"Le bien n'existe pas : la vertu est seulement une des faces de la terreur, avait dit la voix [...] [qui] commença à lui montrer les gens sur la plage. L'excellent père de famille [...] qui aurait aimé coucher avec sa secrétaire, mais qui était terrorisé d'avance par la réaction de sa femme. La femme qui aurait souhaité travailler et avoir son indépendance, mais qui était terrorisée par un époux tyrannique. [...] Terrorisé, aussi, le jeune homme qui s'astreignait à un entraînement intensif pour répondre à l'attente de ses parents. Le garçon qui servait des cocktails tropicaux à des clients riches souriant malgré sa terreur d'être congédié. La jeune fille, terrorisée par les critiques de ses voisins, qui avait renoncé à son rêve d'être danseuse et suivait des cours de droit. Le vieillard qui disait se sentir en pleine forme depuis qu'il ne buvait plus et ne fumait plus, alors que la terreur de la mort sifflait comme le vent à ses oreilles. [...]

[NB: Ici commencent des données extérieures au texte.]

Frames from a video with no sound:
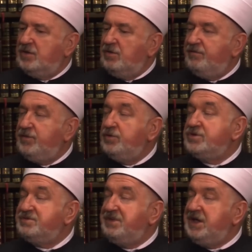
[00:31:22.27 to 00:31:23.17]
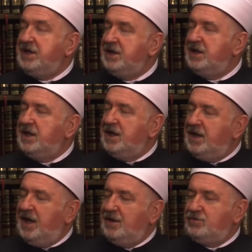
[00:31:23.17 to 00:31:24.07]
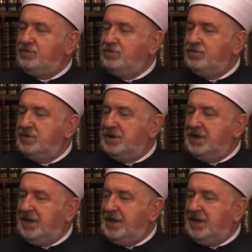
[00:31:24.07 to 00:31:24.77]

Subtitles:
confuse me and to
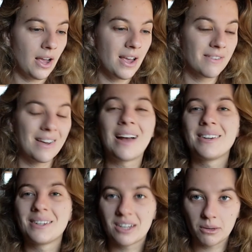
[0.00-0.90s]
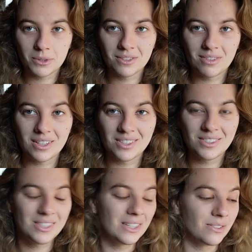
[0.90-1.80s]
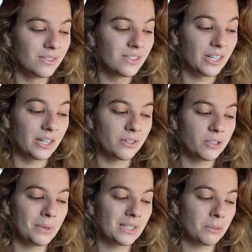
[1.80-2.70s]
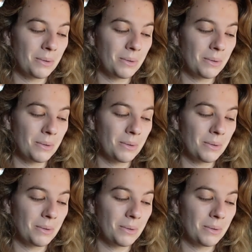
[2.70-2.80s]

I've added a couple novellas in to here to make the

En cette fin d'après-midi à couper le souffle, tous sur cette plage merveilleuse étaient en proie à la terreur. Terreur de se retrouver seul, [...] terreur de faire quelque chose de prohibé par les codes des usages, terreur du jugement de Dieu, terreur des commentaires d'autrui, terreur d'une justice inflexible à la moindre faute, terreur de risquer et de perdre, terreur de gagner et d'être jalousé, terreur d'aimer et d'être repoussé [...]."
Paulo Coelho, Le Démon et mademoiselle Prym.